The company sent dozens of agents door-to-door in Portland all of last week, while basing itself out of a Gresham hotel. After a week of knocking on doors, trying to get people to buy magazine subscriptions, the company and its crew apparently left the area Sunday morning - for Denver, Pierce believes.

Industry watchers and various public records suggest that Integrity Program is closely linked to, or possibly part of, a company called Integrity Sales.

The owners and managers tied to both companies are infamous in an infamous industry - including one crew manager who's spent time in a Texas prison for felony theft and another who owned a company that was involved in one of the worst vehicle accidents in Wisconsin history, a 1999 rollover van crash that killed seven magazine sales agents.

The rollover happened when an unlicensed driver working for the magazine sales crew tried to switch places with another passenger while traveling 80 mph on an interstate highway.

But Pierce and Slone, and two other former magazine sales agents who spoke to the Tribune, suggest that sketchy backgrounds and tragic accidents are only part of the sordidness of the magazine sales industry.

To work for Integrity Program, they suggest, was to naively answer a newspaper 'help wanted' advertisement promising free travel and easy money and suddenly enter a world of violent and abusive sales crew managers who transport vanloads of young 'sales agents' from town to town and state to state.

A world of being put up in cheap hotels, where young agents are sometimes physically and sexually assaulted and often emotionally abused, and are forced to work 12 and 14 hours a day, six days a week, for $20 dollars a day or less.
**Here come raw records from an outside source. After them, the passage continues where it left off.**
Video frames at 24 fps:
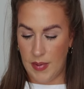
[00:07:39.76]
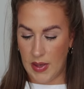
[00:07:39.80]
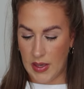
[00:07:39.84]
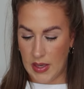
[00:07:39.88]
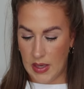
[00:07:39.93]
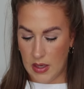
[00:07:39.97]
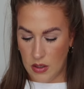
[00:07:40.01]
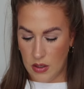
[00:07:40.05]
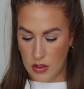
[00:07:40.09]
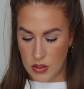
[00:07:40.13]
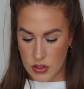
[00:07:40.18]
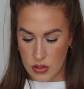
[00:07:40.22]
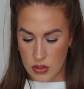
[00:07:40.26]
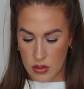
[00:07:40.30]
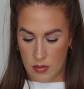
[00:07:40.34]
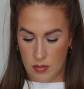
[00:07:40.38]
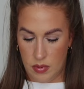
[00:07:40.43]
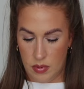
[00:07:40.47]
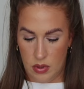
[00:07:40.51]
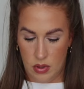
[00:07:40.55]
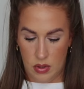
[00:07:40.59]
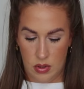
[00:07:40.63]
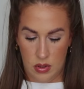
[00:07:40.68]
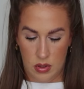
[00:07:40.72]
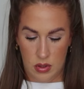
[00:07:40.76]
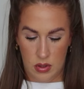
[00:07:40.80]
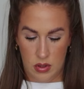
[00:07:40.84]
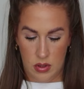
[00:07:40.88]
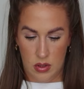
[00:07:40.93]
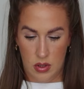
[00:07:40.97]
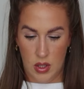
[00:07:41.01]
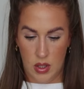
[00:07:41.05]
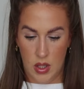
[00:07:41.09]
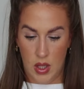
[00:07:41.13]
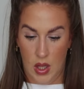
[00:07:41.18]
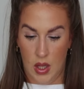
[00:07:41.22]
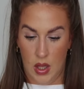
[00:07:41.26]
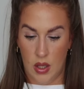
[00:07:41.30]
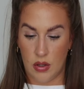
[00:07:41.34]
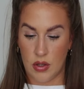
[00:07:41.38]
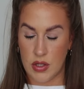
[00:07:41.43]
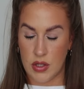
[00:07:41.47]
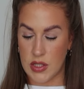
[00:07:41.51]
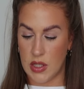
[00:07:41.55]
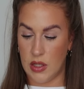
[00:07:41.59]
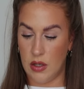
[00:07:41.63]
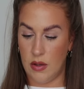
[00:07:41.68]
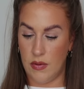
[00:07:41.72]
Peggy, can you stop?
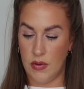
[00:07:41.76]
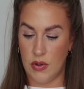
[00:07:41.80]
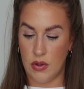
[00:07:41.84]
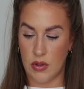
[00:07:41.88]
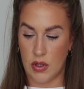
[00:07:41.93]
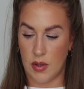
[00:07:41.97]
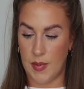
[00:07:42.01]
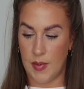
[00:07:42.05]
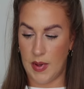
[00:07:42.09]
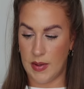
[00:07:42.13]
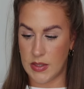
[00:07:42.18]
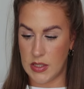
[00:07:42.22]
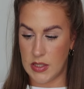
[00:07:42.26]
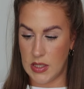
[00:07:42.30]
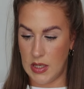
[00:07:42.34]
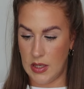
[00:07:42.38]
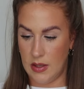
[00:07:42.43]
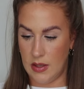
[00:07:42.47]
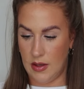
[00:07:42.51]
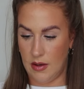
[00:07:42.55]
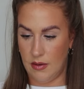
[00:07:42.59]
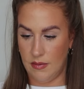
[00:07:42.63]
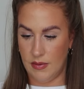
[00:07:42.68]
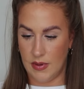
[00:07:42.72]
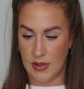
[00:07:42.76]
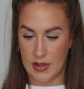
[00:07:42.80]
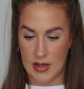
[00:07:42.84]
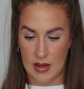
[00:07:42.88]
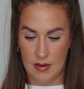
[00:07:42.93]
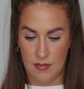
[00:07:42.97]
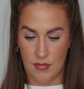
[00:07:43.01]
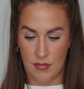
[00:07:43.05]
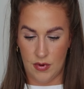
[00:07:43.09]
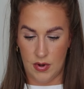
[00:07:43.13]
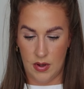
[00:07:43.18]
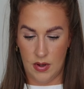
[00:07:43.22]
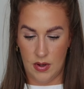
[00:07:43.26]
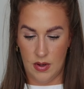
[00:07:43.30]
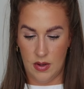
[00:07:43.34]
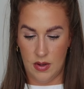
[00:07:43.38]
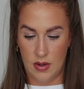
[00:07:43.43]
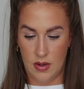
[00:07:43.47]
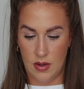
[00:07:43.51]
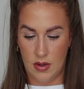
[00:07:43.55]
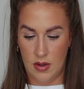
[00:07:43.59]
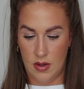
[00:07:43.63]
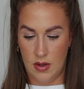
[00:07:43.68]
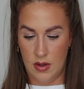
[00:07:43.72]
Because I know that you're going to be able to hear that on the camera.
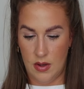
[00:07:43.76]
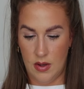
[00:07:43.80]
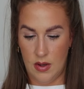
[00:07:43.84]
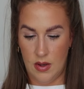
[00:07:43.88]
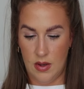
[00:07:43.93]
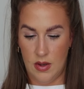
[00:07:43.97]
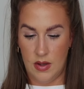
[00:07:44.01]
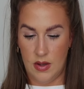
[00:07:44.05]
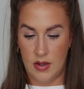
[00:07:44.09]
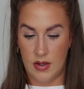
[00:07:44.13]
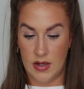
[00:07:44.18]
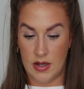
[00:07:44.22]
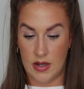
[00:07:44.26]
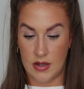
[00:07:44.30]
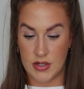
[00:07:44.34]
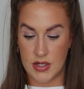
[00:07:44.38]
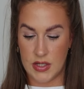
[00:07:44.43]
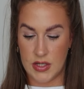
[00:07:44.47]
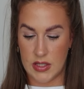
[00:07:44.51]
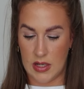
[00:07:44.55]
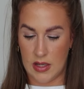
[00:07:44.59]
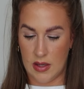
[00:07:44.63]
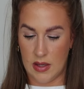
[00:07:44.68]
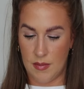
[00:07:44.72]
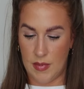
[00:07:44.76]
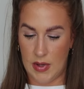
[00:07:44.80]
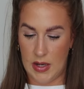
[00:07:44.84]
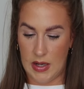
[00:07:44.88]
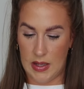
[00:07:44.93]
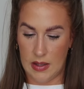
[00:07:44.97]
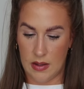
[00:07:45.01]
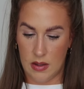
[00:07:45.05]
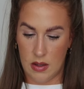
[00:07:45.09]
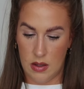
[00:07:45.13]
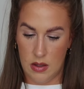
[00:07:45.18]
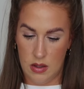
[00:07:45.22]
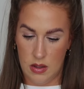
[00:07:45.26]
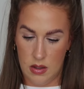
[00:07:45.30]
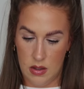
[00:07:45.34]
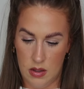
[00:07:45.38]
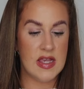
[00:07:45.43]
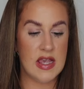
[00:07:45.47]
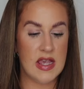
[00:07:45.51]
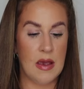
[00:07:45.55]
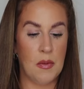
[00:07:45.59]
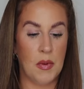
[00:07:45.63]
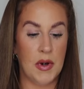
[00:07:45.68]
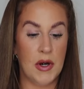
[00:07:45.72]
Now she's licking my leg.
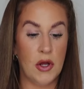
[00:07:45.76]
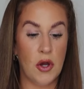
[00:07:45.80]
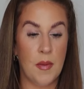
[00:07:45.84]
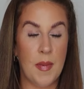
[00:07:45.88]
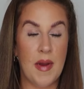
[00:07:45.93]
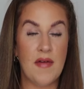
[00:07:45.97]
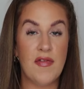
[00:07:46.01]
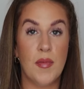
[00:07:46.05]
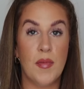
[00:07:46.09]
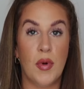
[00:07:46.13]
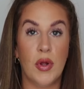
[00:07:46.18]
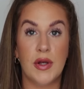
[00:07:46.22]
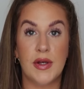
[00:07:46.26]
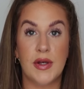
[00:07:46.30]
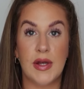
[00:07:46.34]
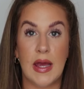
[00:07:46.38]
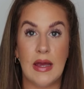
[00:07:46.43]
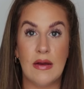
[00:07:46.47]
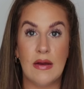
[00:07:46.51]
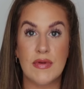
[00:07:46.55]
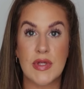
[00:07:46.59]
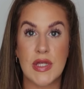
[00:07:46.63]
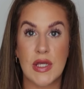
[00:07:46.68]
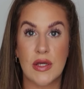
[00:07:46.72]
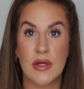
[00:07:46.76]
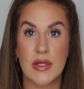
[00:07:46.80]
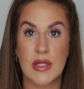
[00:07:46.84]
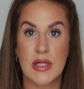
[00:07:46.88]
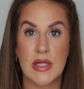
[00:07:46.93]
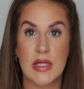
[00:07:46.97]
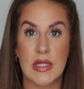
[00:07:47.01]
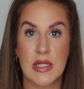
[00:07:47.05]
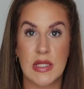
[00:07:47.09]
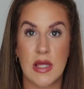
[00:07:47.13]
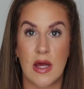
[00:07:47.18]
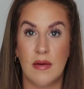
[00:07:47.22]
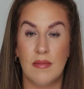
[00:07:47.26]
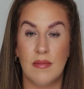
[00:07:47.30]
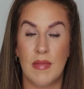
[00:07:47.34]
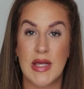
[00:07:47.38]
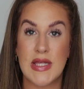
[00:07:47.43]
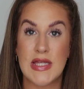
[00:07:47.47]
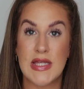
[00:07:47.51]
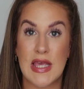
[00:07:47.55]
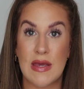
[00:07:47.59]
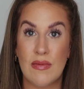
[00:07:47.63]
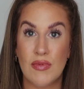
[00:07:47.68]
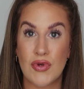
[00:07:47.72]
So yeah, when I got back from holiday, obviously because of the sun,
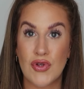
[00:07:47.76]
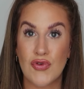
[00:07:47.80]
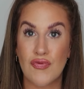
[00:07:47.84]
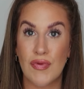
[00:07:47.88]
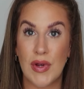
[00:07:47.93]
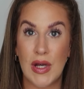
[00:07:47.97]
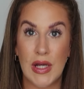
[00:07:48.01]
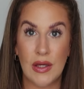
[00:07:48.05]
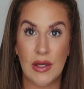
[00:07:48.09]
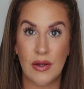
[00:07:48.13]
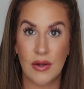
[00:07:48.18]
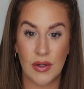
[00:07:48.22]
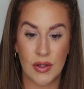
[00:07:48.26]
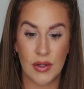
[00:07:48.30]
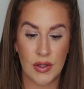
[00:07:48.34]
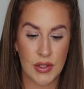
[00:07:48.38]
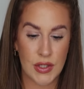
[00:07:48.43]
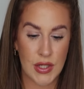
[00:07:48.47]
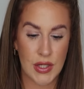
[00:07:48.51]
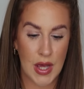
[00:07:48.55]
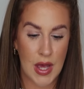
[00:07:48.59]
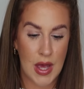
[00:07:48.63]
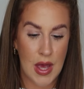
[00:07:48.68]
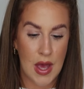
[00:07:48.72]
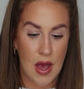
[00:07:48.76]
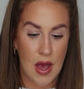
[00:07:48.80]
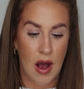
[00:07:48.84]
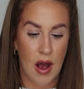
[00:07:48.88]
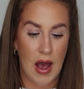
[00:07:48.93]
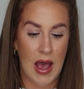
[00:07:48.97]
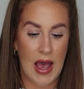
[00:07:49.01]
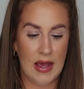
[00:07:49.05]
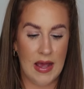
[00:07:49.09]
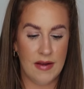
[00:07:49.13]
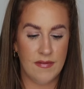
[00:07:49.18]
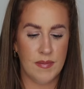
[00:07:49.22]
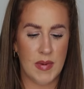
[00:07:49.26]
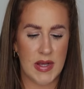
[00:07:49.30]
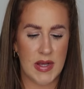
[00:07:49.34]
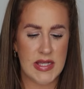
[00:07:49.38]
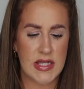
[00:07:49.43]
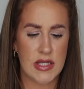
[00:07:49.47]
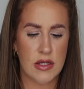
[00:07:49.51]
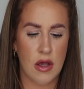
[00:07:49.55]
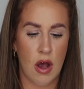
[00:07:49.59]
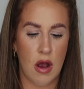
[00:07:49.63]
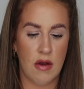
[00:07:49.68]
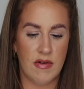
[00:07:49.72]
my skin was really good. I have my
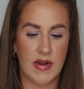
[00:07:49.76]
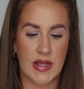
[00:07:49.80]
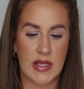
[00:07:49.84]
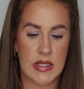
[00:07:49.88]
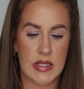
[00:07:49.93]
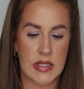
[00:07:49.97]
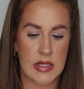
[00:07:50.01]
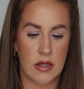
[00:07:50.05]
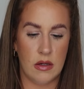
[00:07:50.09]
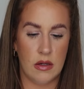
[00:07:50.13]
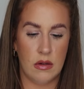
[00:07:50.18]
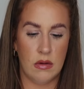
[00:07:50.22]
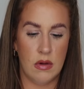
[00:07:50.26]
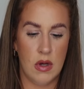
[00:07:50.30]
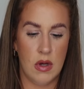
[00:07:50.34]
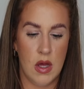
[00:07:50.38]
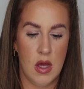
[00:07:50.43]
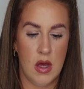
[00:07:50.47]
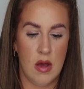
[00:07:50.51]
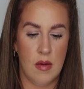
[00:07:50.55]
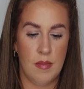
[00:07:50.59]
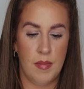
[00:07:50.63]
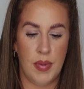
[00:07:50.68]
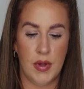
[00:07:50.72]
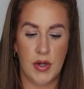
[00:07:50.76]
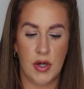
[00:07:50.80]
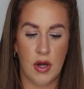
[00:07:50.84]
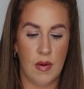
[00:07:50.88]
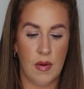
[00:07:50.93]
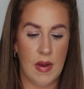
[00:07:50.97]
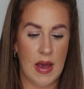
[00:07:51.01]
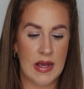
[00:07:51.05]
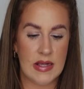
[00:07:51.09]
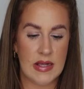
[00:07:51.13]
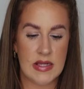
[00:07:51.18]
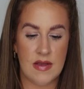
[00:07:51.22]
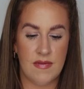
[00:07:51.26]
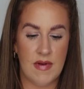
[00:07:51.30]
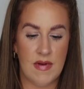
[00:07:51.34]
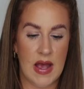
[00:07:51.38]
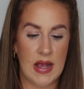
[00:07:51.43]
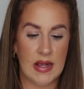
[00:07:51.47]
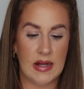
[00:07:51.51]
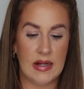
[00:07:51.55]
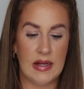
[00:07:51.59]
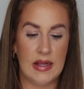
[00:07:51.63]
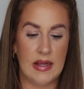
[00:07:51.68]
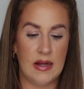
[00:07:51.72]
scarring still, but no active
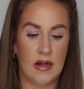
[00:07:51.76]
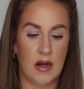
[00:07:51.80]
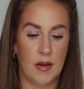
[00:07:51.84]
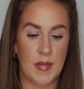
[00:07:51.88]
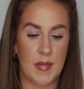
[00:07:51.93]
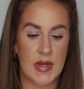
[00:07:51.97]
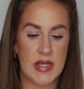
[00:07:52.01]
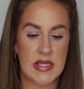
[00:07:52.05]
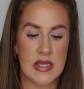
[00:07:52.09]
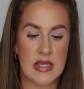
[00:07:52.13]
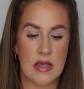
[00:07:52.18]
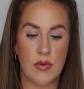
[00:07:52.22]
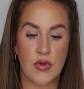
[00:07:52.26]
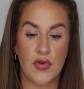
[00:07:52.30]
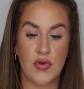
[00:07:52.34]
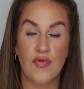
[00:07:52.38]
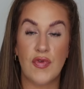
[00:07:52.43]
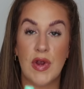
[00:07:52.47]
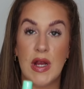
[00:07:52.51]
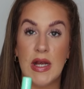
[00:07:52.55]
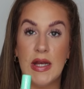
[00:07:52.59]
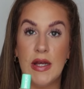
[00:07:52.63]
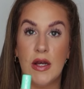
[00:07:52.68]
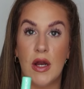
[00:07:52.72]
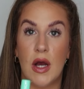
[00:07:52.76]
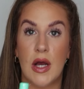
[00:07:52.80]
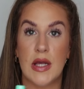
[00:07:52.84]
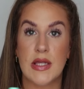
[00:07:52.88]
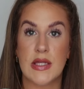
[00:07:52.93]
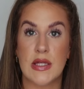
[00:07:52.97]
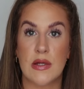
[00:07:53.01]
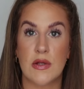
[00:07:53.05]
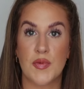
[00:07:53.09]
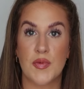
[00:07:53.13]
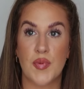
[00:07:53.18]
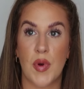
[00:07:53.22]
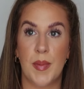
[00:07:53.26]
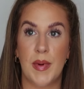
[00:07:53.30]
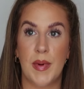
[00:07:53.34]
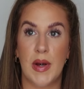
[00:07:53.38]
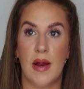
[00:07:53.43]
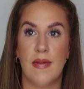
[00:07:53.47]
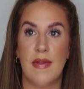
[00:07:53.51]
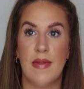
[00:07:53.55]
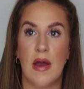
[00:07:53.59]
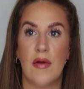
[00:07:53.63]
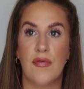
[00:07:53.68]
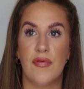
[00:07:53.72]
acne. Like, my skin was really nice, and it was probably
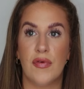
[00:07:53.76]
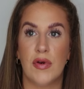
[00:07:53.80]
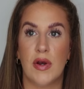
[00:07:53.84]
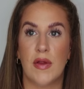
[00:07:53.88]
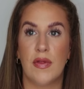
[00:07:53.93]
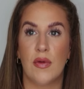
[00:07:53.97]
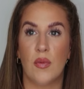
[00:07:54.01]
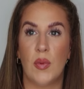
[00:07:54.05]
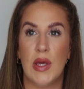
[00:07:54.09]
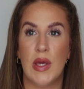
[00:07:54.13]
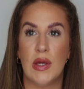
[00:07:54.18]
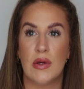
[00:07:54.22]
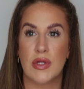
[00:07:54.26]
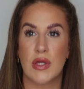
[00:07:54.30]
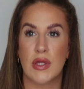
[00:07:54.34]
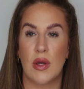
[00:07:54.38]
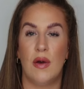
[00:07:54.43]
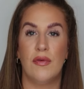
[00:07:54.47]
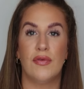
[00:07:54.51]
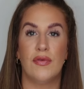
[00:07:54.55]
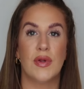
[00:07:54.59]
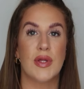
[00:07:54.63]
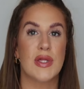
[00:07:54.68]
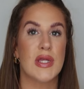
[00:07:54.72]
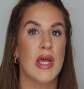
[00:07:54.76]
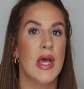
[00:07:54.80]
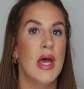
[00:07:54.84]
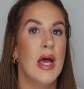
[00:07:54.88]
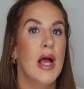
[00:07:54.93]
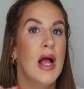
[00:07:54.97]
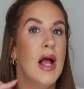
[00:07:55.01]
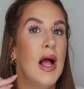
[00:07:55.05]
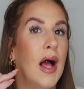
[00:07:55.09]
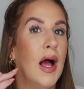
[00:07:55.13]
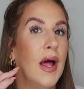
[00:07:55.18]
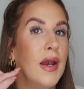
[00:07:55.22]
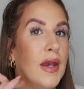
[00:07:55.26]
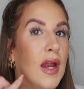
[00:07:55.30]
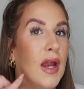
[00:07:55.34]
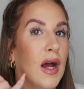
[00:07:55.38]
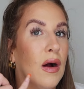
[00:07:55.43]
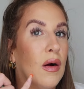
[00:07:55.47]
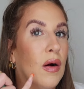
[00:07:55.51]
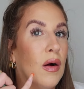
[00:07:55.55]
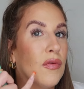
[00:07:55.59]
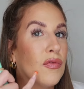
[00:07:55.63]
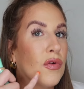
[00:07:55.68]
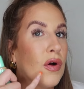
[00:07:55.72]
like that for another week or so afterwards. And
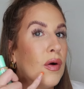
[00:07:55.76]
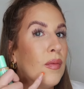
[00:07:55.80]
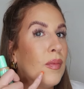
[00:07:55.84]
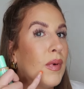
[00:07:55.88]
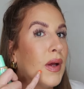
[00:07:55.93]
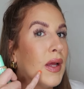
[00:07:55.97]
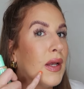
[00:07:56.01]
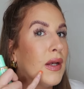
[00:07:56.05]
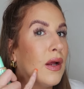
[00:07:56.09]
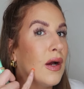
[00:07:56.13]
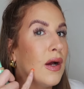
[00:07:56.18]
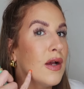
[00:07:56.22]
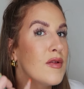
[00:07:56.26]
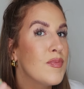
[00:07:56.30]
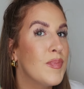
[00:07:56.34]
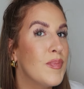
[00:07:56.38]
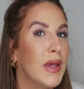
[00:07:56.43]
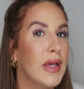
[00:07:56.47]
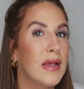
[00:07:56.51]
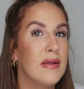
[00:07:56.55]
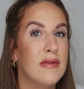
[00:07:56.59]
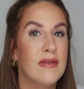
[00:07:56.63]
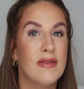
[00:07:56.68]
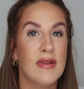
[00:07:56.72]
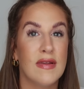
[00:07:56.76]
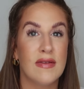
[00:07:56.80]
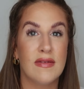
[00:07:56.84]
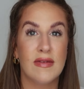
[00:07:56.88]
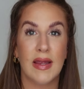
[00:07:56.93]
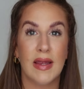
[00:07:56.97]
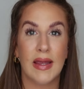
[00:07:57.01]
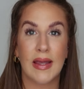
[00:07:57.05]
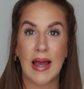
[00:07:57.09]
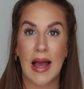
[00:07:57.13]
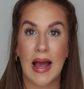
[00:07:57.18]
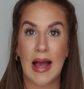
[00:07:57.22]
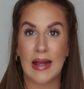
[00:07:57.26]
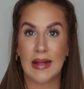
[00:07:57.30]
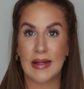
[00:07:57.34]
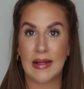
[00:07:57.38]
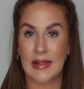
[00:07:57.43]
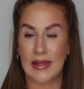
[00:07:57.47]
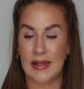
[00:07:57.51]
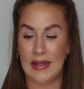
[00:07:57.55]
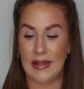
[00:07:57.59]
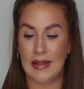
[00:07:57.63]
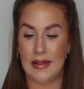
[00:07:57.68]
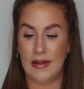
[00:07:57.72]
now I've got my nice big cystic
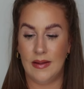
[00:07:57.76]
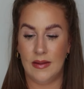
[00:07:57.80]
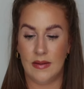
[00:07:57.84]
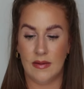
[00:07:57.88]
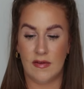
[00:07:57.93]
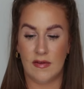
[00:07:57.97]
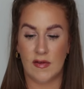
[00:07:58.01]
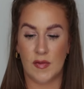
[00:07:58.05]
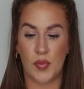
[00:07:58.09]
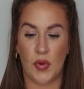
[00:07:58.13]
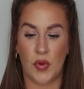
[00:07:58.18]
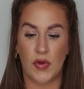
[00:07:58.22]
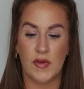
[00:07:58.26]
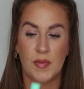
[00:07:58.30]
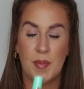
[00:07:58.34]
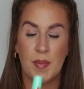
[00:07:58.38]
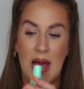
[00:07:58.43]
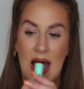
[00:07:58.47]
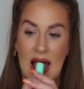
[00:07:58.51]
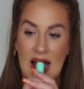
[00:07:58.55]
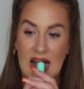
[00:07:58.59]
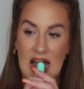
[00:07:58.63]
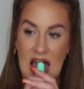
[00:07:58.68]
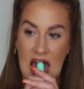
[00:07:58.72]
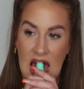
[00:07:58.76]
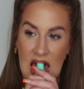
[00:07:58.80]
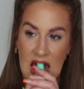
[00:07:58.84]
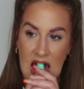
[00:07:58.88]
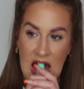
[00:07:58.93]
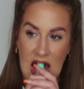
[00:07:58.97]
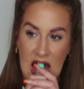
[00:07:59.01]
acne spots back.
And, in essence, the young people, usually age 18 to 25 but occasionally younger, have no choice - or believe they have no choice - but to stay on the job. Because crew managers won't give them the money - either the money they've earned or money they were promised when they hired on - to get a bus ticket back home.

Pierce says she asked to quit the job and to leave the Integrity Program - she knew it as Integrity Sales for most of the time she worked for the crew, she says - several times during her five years, and asked for the promised money for a bus ticket home to Illinois. Each time, she says, her crew manager refused.

The last time, her crew manager, Jonathan Tork, who has been in the business since at least the 1980s and has the theft conviction in Texas, threw her into a closet in her hotel room and raised his fist to hit her, before leaving the room, Pierce says. He later called her to his room and told her to get back to work.

As it turns out, Pierce's and Slone's details about working for Integrity Program are hardly unusual in the door-to-door magazine sales industry, according to people who've watched the industry over the years. The industry operates in a strange parallel universe that most of the public doesn't know or care about, and that law enforcement and other authorities either can't or won't do much to regulate.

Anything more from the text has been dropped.